Ivabradine – bradycardiac drug, IF sodium channel blocker (funny channel) inhibiting the hyperpolarization activated Na channel in SA and AV nodes, slows HR by decreasing automaticity.
- No effect on coronary flow or myocardial contractility.
Explain the following procedures and in what clinical situations they are used:
angioplasty plus stenting
surgical revascularization
intra-aortic balloon counterpulsation
- Angioplasty plus stenting (pushing the plaque aside and then inserting a metal scaffold to prevent medial hyperplasia to cause re-occlusion).

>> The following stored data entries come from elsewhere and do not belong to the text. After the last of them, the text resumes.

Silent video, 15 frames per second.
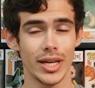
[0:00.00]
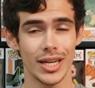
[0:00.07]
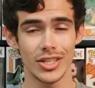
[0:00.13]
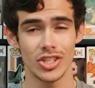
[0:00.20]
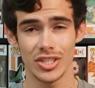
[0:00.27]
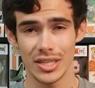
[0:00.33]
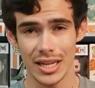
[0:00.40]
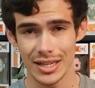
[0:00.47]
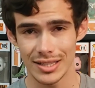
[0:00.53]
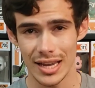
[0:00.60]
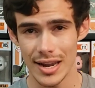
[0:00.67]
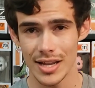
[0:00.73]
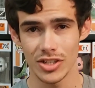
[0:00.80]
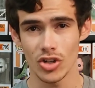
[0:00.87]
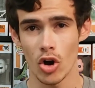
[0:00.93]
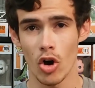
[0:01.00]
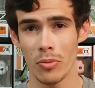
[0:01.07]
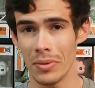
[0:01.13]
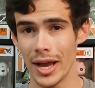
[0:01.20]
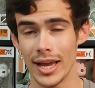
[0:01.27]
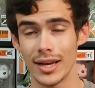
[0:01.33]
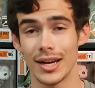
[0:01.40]
did just get a ten inch All
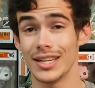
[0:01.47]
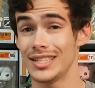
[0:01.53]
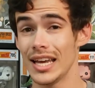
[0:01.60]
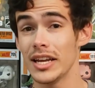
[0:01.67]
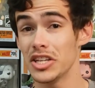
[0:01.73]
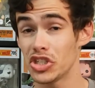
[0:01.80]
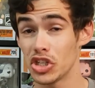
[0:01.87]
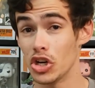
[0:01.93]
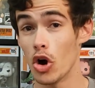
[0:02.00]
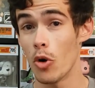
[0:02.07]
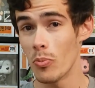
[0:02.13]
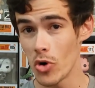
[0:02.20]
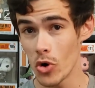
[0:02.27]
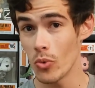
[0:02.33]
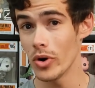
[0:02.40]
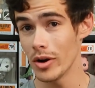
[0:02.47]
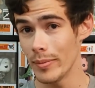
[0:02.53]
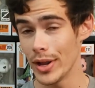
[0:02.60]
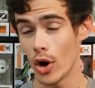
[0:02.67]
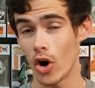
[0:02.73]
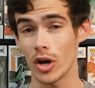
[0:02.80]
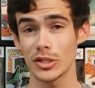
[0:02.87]
Might. A ten inch Nomu would have
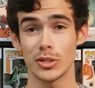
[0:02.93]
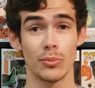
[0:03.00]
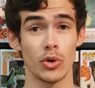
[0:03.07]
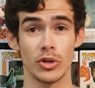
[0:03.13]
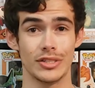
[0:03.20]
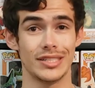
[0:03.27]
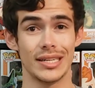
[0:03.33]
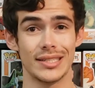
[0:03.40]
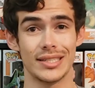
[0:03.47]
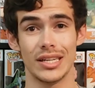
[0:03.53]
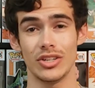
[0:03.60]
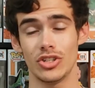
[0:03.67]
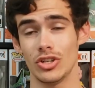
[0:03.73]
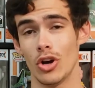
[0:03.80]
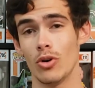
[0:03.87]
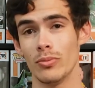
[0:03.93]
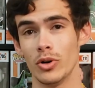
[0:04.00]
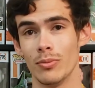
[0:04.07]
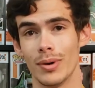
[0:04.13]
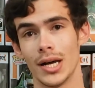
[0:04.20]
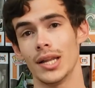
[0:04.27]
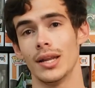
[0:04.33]
been awesome, or a six inch
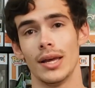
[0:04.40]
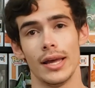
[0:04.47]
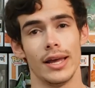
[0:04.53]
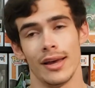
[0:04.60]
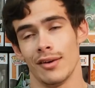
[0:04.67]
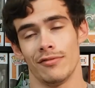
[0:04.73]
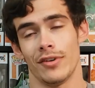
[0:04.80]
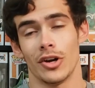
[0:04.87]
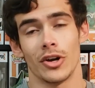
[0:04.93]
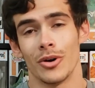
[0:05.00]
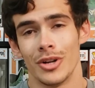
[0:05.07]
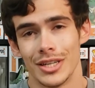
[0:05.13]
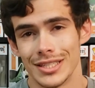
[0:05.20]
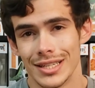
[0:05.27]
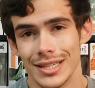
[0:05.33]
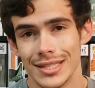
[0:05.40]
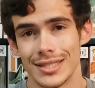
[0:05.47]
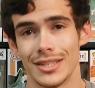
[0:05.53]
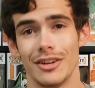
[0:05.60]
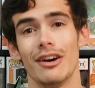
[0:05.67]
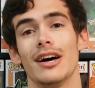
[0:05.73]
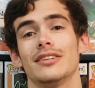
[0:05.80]
Nomu, but Funko doesn't
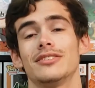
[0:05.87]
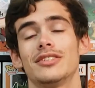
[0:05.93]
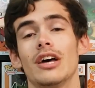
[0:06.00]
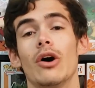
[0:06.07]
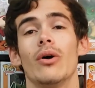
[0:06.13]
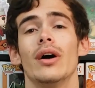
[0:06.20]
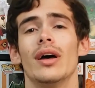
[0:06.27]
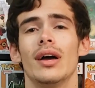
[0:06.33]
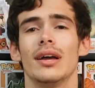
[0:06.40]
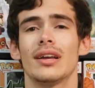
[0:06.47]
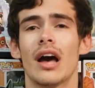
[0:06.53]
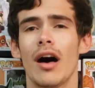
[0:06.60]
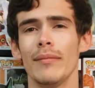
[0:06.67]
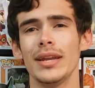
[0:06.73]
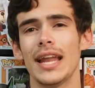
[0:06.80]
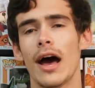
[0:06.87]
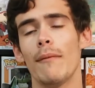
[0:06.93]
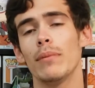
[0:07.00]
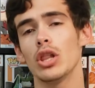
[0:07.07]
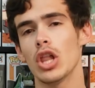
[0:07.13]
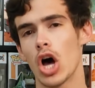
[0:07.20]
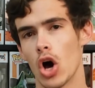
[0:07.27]
listen to us. So comment down
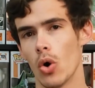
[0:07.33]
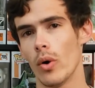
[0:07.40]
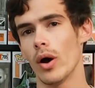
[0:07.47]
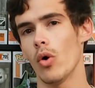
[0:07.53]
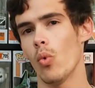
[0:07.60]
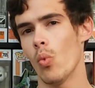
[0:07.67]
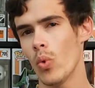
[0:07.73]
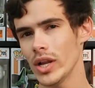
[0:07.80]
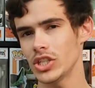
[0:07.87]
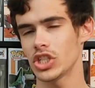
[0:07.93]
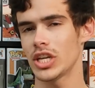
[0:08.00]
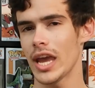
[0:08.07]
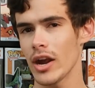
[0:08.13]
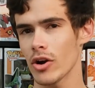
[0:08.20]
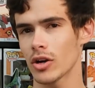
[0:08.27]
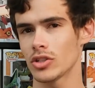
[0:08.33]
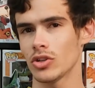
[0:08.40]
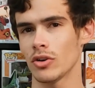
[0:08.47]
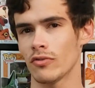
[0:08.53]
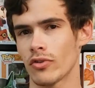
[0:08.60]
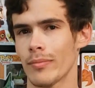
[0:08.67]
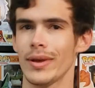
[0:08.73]
below, which
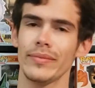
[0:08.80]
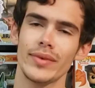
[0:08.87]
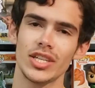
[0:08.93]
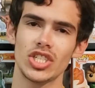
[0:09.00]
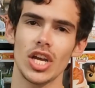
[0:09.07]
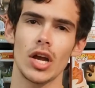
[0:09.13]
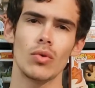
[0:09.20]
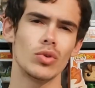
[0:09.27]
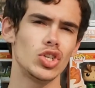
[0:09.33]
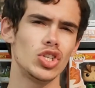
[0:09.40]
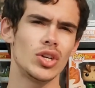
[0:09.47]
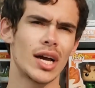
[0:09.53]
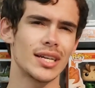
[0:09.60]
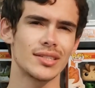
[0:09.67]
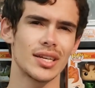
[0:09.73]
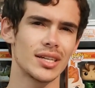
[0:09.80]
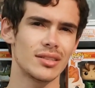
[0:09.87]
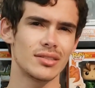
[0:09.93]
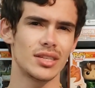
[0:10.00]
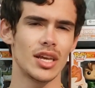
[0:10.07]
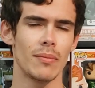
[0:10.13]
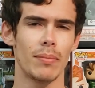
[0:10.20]
character from M H A would you guys like to
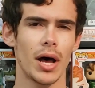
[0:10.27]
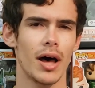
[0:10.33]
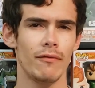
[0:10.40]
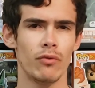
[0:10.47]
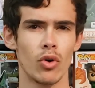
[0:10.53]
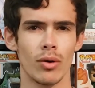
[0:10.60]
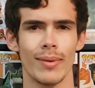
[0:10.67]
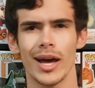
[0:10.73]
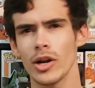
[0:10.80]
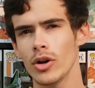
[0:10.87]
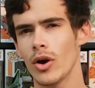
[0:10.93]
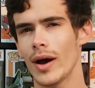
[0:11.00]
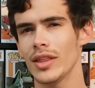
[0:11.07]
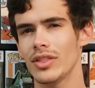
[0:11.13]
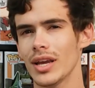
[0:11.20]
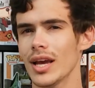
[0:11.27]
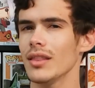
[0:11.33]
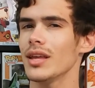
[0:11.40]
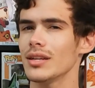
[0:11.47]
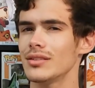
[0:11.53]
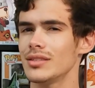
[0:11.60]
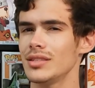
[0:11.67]
see in pop form? I don't know, I think I'd
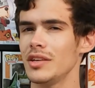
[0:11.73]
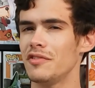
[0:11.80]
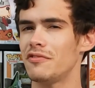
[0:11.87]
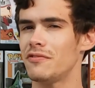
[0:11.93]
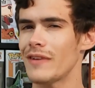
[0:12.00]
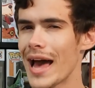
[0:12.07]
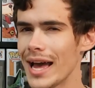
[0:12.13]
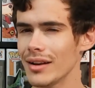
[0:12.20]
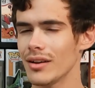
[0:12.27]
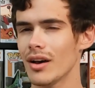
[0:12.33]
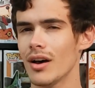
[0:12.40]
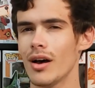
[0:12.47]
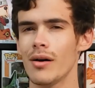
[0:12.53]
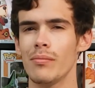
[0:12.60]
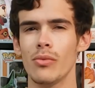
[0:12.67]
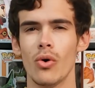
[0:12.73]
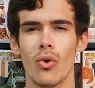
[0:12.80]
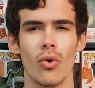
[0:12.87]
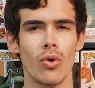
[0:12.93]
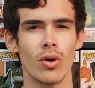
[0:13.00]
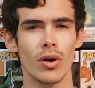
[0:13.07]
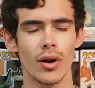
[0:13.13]
like to see Fat Gum,
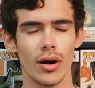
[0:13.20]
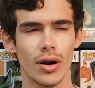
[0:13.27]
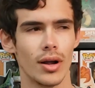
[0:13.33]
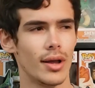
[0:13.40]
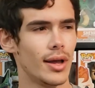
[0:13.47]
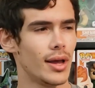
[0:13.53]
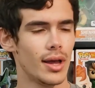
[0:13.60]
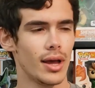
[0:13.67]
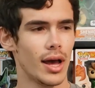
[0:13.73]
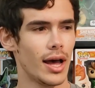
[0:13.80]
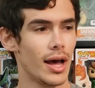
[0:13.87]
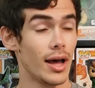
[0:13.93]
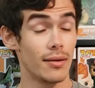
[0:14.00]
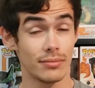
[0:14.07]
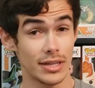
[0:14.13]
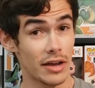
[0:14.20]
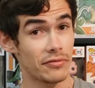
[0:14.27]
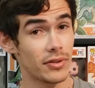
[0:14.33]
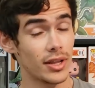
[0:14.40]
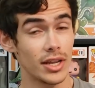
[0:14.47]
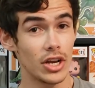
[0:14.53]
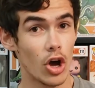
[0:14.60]
or Um,
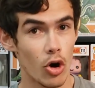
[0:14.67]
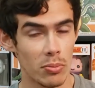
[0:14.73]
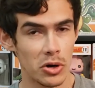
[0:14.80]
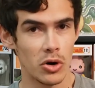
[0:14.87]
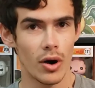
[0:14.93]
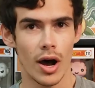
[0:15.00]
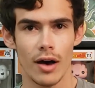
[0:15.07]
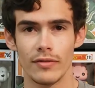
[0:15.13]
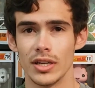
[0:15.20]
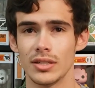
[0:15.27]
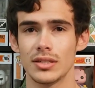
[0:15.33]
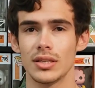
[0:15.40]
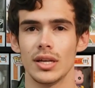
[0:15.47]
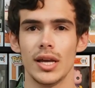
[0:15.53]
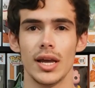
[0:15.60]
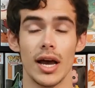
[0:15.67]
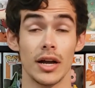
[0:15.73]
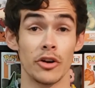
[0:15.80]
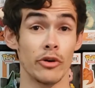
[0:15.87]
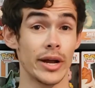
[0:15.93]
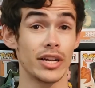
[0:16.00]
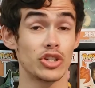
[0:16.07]
definitely Nomu, obviously. Uh,
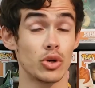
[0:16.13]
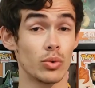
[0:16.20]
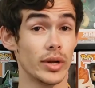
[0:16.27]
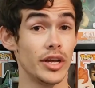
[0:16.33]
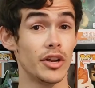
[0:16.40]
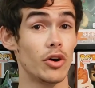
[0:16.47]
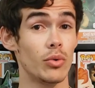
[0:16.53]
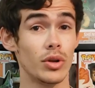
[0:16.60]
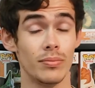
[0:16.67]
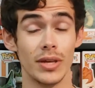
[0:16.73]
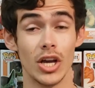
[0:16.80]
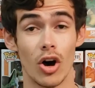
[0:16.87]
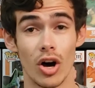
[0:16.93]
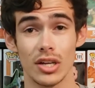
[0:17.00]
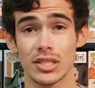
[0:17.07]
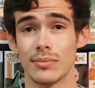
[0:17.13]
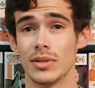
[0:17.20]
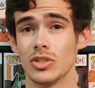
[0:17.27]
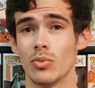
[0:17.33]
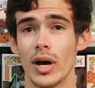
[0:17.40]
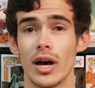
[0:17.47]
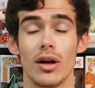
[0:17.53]
Gran Torino would be awesome
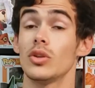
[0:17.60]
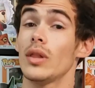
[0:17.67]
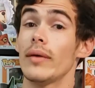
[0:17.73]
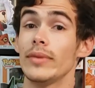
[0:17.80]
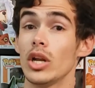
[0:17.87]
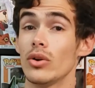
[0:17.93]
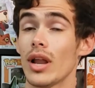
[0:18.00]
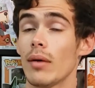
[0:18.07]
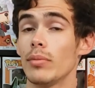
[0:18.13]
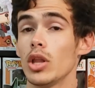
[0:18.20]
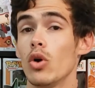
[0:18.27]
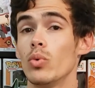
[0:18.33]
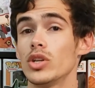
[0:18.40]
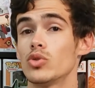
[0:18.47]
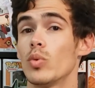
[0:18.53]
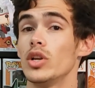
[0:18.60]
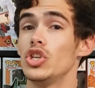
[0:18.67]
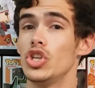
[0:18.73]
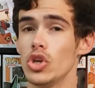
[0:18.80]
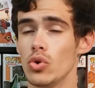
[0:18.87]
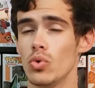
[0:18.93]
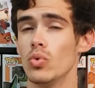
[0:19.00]
as well. So let me know down below which one
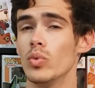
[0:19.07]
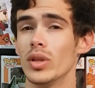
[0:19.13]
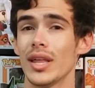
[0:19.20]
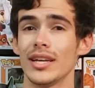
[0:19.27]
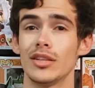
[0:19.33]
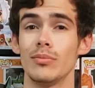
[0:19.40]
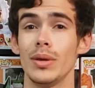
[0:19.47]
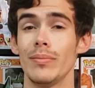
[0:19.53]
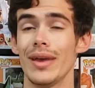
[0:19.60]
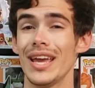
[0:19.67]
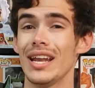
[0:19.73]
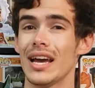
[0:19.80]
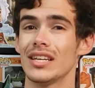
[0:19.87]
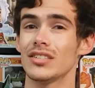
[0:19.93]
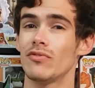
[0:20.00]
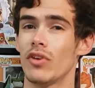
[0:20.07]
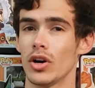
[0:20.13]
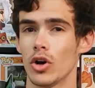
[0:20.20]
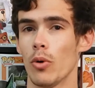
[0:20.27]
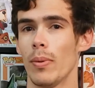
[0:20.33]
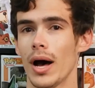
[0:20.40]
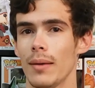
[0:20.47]
you would like to be made as a
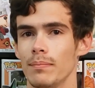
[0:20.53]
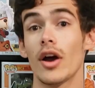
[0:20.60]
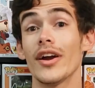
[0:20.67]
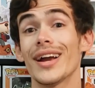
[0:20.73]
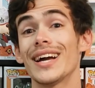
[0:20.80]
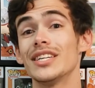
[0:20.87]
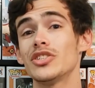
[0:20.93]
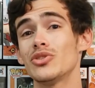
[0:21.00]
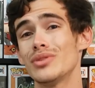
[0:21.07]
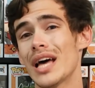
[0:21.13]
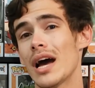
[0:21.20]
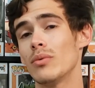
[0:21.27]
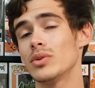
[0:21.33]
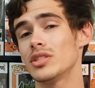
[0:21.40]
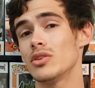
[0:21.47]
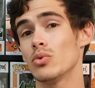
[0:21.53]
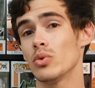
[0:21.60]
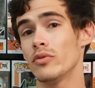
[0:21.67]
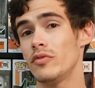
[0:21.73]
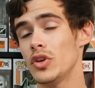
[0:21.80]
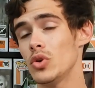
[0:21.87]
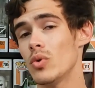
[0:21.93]
Funko Pop. All right, guys, so that was the
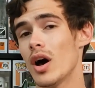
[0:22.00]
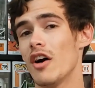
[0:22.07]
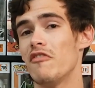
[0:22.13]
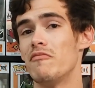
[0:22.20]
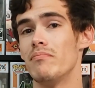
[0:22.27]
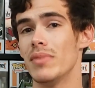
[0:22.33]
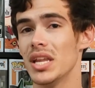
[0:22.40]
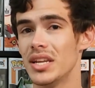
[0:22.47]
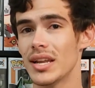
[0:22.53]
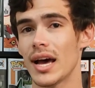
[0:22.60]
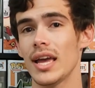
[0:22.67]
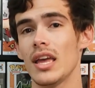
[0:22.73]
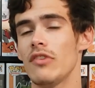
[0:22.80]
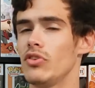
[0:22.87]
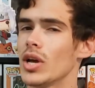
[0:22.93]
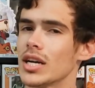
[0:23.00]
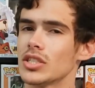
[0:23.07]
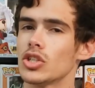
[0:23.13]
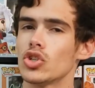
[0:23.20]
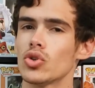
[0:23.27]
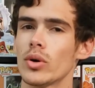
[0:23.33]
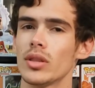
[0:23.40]
review of Midnight. If you guys
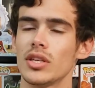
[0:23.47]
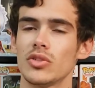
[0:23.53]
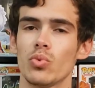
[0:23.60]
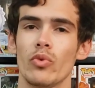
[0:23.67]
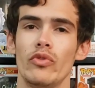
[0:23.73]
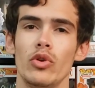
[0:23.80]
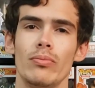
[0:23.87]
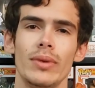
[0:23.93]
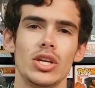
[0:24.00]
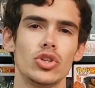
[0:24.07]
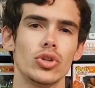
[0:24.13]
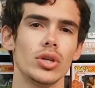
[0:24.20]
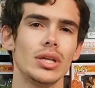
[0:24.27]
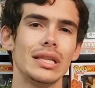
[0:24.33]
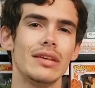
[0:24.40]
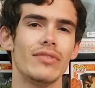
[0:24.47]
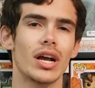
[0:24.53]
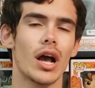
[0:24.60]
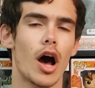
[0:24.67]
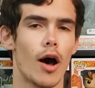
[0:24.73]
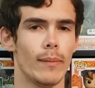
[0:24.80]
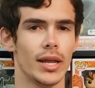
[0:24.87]
enjoyed this review, make sure you leave a
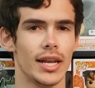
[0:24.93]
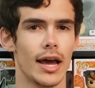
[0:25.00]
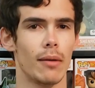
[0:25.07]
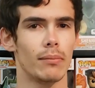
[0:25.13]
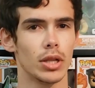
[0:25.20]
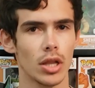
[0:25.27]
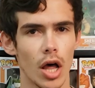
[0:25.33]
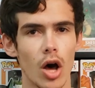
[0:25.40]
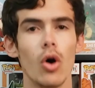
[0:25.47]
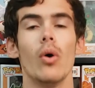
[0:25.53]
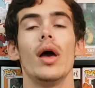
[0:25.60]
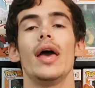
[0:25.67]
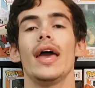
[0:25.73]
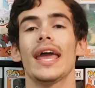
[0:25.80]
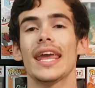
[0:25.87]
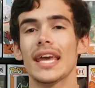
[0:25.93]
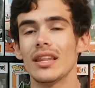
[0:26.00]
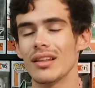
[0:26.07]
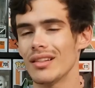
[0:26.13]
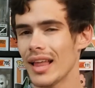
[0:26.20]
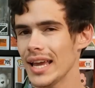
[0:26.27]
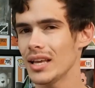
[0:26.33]
comment down below and
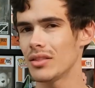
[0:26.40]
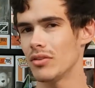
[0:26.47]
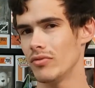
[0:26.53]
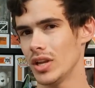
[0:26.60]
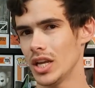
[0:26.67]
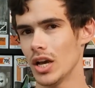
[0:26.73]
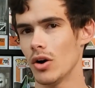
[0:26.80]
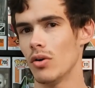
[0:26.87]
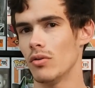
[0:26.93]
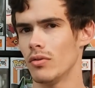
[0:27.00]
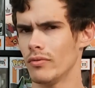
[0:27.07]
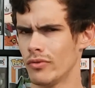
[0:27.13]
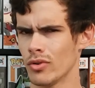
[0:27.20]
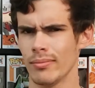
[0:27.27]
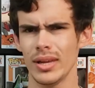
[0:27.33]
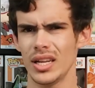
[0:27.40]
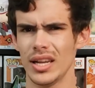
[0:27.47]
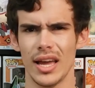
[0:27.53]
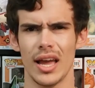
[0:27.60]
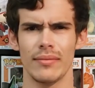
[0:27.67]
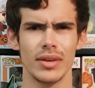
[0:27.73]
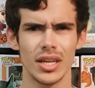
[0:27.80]
like the video for
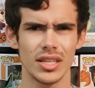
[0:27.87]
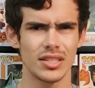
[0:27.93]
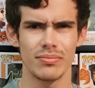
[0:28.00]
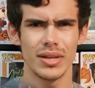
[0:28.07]
Midnight. I mean, it's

- Surgical revascularization – coronary artert bypass graft (CABG), artery or vein conduit to “bypass” the obstruction in coronary blood flow. Conduit from aorta to area distal to coronary obstruction.
- Intra-aortic balloon counterpulsation for unstable angina used acutely, balloon inserted in descending aorta and it inflates in diastole increasing coronary flow.
MOA and uses of the following drug:
pentoxifylline
Peripheral Arterial Disease & Intermittent Claudication
Pentoxifylline – xanthine derivative
Mechanism of action:
- Red cells more pliable
- Blood viscosity reduced
- Vasodilation
Actions combine to increase blood flow in arterial system to extremities.
Cilostazole, dipyrimadole
Mechanism
clinical use
toxicities
MOA: phosphodiesterase III inhibitor. Increases cAMP in platelets, resulting in inhibition of platelet aggregation; vasodilators.
Clinical use: Intermittent claudication, coronary vasodilation, prevention of stroke or TIAs (combined with aspirin), angina prophylaxis
Toxicity: nausea, headache, facial flushing, hypotension, abdominal pain
MOA and use of sildenafil, tadalfil, vardenafil
What drug must not be taken with these drugs?
What is alprostadil? What is it used for?
Erectile Dysfunction
- Erection requires relaxation of the corpora cavernosa in the penis.
- Parasympathetic nerves release NO, relaxes the smooth muscle of the cavernosa, blood rushes in and penis becomes erect.
- Sildenafil (also tadalafil & vardenafil)– increase cGMP by inhibiting phosphodiesterase isoform 5 (PDE-5) inhibitors. This leads to increase in relaxation of the corpova cavenosa.
- PDE-5 inhibitors potentiate action of nitrates on the vasculature resulting in hypotension (six hour nitrate free interval required before using a PDE-5 inhibitor) or risk severe hypotension
- PDE-5 inhibitors used in pulmonary hypertension
- Alprostadil – PGE1 analog, injected into cavernosa or urethal suppository & works when PDE-5 inhibitors don’t for erectile dysfunction.